Она замолчала, пережидая пока официантка поставит перед ними салаты, запечённый в сухарях сыр и свёрнутые трубочками баклажаны.
— Ты может быть и забыл то наше первое лето, а вот я нет, — положила Таня на колени салфетку.
— О, нет! — покачал он головой и во взгляде его было столько скорби. — Я бы может и хотел, но это невозможно забыть. Ты разбудила во мне все тайные желания и выпустила на волю всех моих демонов. Я любил тебя и ненавидел одновременно. Хотел вытравить твой образ из памяти и всюду искал. И пока ты резвилась у родителей на травке среди виноградников со мной ещё столько всего произошло.
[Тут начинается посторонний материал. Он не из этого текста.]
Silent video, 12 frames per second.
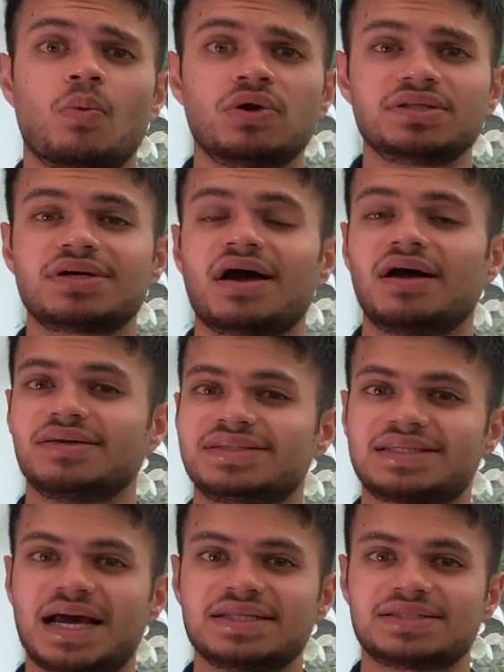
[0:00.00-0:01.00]
and once I
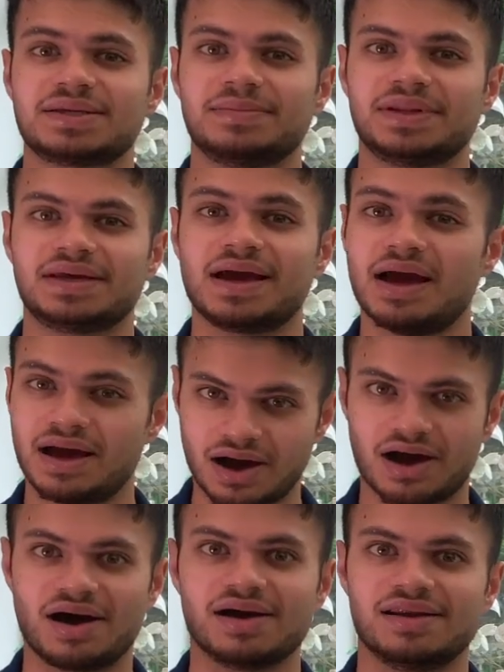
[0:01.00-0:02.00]
understand something,
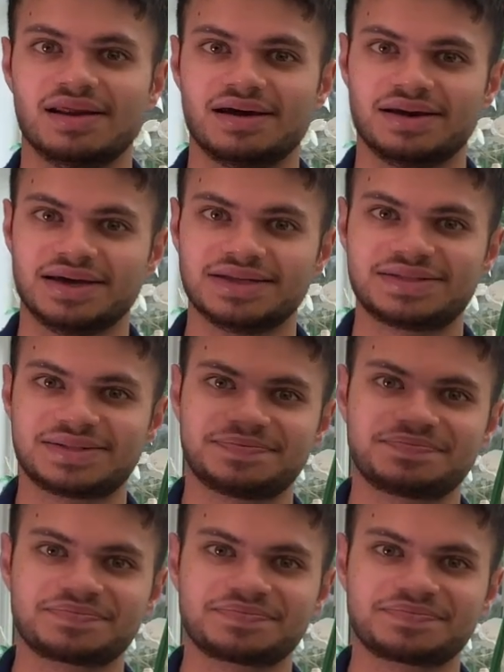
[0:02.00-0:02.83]
I learn it.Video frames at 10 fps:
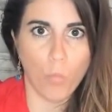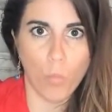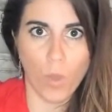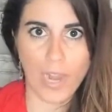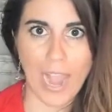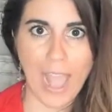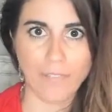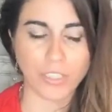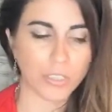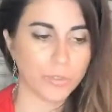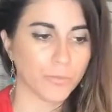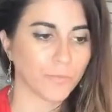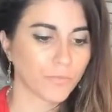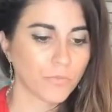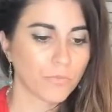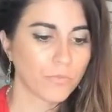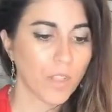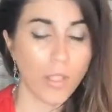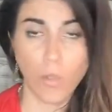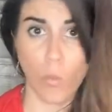what I have to,
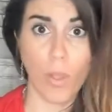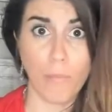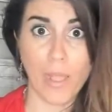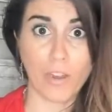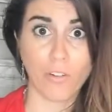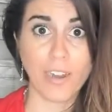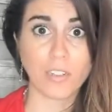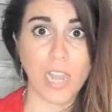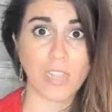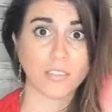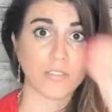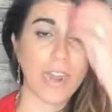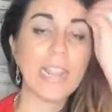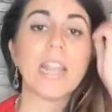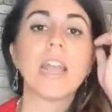what my career does, right?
Из-за тебя.
— Ты бил проституток, Влад. И хочешь сказать, это из-за меня?
— Да, Таня, да, — вздохнул он тяжело. — Я знаю, что это было сродни зависимости, но я как тот хищник, что почувствовал вкус крови. Твоей крови. Ты разбудила во мне эту жажду. Я хотел увидеть в их глазах то, что видел в твоих. «Ударь меня!» Ты помнишь, как ты это попросила?
Она промолчала. Потому что помнила. Потому что ей хотелось крикнуть: «Пожалуйста, не надо!», но не в её характере сдаваться. Ей хотелось плакать, но все свои слёзы она выплакала ещё в двенадцать лет. Она умерла бы, но не попросила пощады.
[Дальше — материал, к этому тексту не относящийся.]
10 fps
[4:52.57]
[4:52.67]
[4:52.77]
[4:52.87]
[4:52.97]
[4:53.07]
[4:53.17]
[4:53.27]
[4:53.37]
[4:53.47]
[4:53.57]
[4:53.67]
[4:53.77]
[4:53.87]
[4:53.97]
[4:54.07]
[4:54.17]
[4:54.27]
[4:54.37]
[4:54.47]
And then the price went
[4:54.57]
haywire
— Как удобно, — усмехнулась она. — Делать то, что тебе нравится и сваливать вину на меня.
— Я не сваливаю. Я виноват. И мне досталось за это, наверно, даже меньше, чем я заслужил. Сначала меня отмудошил твой Кайрат. И я, наверно, должен быть ему за это благодарен. Я бы не смог остановится сам. Я вымещал на этих девушках всю боль, что чувствовал из-за тебя, но его кулаки меня отрезвили.
— Да, я в курсе, что ты вёл себя как конченый садист.
Она ковырнула капрезе. И поняла, что даже хочет есть. В конце концов, дело это прошлое, аппетит ей не портит.
— А потом твой сосед, помнишь, такой с наколками, что всё ходил в белой майке?
— Колян?! — жевала она ломтик помидора с моцарелой.
— Знаешь, он как-то не представился. Просто выловил меня возле дома и тоже избил. А потом ещё машину спалил.
— Колян?! — не могла поверить она в услышанное, отложила вилку и смотрела как он молча играл желваками.
Таня понятия не имела, что Колян так поступил. Он и словом не обмолвился, когда она уезжала. Только Васька плакал, и Таня отдала ему все деньги, что у неё были, на похороны матери.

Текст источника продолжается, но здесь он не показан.